March 23, 2006

...my private sin

Well, work is continuing to go well. Saturday will be my first day working alone, which has me slightly nervous. It shouldn't be too hard, though. I've been assured that the freight will all be out by then, and so I'll just be helping customers and organizing shelves and such. It's still going to be different not to have one of the others there. I pray that it goes well.
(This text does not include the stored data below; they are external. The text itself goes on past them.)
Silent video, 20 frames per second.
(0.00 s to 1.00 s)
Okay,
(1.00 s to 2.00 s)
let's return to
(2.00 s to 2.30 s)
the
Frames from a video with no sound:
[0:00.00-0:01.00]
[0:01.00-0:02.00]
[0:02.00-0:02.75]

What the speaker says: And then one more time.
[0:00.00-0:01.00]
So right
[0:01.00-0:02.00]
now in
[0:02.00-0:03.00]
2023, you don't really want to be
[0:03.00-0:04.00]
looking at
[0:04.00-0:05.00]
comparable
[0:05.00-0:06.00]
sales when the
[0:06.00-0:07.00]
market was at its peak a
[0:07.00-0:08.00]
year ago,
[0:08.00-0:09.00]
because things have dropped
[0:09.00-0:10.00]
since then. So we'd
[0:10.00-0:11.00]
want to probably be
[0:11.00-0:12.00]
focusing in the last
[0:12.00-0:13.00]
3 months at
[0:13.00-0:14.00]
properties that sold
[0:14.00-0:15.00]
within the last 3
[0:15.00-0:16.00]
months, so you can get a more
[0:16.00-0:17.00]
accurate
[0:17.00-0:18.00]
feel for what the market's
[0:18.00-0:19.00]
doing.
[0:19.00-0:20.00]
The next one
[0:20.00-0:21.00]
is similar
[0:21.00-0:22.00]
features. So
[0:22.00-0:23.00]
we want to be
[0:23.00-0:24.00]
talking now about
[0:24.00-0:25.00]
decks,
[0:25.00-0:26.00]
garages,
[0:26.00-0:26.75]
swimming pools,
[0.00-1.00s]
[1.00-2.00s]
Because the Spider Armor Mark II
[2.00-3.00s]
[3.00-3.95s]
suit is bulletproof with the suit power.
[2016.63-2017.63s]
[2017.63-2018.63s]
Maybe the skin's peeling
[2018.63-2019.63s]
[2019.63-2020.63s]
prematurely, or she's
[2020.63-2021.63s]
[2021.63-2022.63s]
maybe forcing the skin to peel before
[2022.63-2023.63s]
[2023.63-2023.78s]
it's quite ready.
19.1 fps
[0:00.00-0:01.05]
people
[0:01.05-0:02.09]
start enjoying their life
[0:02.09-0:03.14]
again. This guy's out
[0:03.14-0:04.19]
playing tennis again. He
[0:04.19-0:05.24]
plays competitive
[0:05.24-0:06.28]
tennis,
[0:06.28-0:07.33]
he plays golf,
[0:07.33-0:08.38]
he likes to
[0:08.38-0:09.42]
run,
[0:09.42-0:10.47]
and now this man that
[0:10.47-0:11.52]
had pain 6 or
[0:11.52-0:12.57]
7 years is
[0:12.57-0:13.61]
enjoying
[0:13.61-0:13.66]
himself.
In other news, I have been having a little struggle again this week with my old enemy, daydreaming. Now to some daydream may not seem to be anything major, but with me it's different. Ever since I was a kid, I have been using daydreams as a form of excaping reality. When I'm in daydream mode, I'm kinda plotting out a way that my life could drastically change and fit into this lovely little story all my own. I'd spend days and even months working on one, while walking around in a half present state. After a while I simple couldn't continue with the current one, and so I'd start on another. Anything could trip one off. Sometimes I'd have two or three going at once (which is confusing, but I could keep them fairly straight in my head). I half lived in these daydreams, half believed that maybe they could come true, while knowing at the same time that they couldn't. Some were innocent enough, but some were very bad. Often if I had just read a good book, or almost any book, I would start entering that story world in my head, claim it as my own, and try my best to become a canon part of it. It never really worked. In the past few years, especially the past year, I have been striving to let go of these daydreams. They have been terribly unhealthy for me, and also very very selfish. I had been going fairly good for a couple months now, but the other day I had one pop up again. It's taken me two days to beat it back down. I have heard many people at church talk about how they had been addicted to various things, be it drugs, alcohol, sex, and so forth. How those things can be soo entising. You could say that daydreaming was my drug, my addiction. In some ways, more dangerous than drugs and alcohol, because it is all purely in my mind. There's no way that I can just physically throw it away. I can be more careful about what I read, the movies I watch, and conversations that most likely will bring on such urges, but really, the most important thing is that I don't let the first thought get at me, but to instantly turn my mind away from it, not let it grow. This is really the first time that I have been able to explain more fully about this, though I have mentioned it before to various people. With God's grace, I will be able to live without daydreams. I know that what He has planned for me is much greater than anything I could ever dream up on my own.

3 comments:

mandieworld said...

I'll pray for you

patrickjnielsen said...

i have the same problem. i liked to escape anyway i could. i had to stop listening to non-christian rap because the crap would cycle through my head. i've cut t.v. way down as well. but theres always the battlefield of our minds. just keep Jesus by your side and through the day. continually pray for focus. that's what i do. i know He'll finish His work in me befoe the end. i hold stron to that

Robert J Ellwood said...

you might try looking up an old teaching tape by a guy named michael vrooman who taught here a few years ago - i'ts called something like "the mind-the final frontier for the christian". 2Co 10:5 "...Casting down imaginations, and every high thing that exalteth itself against the knowledge of God, and bringing into captivity every thought to the obedience of Christ;" - the challenge there is taking captive every thought - keep fighting the good fight!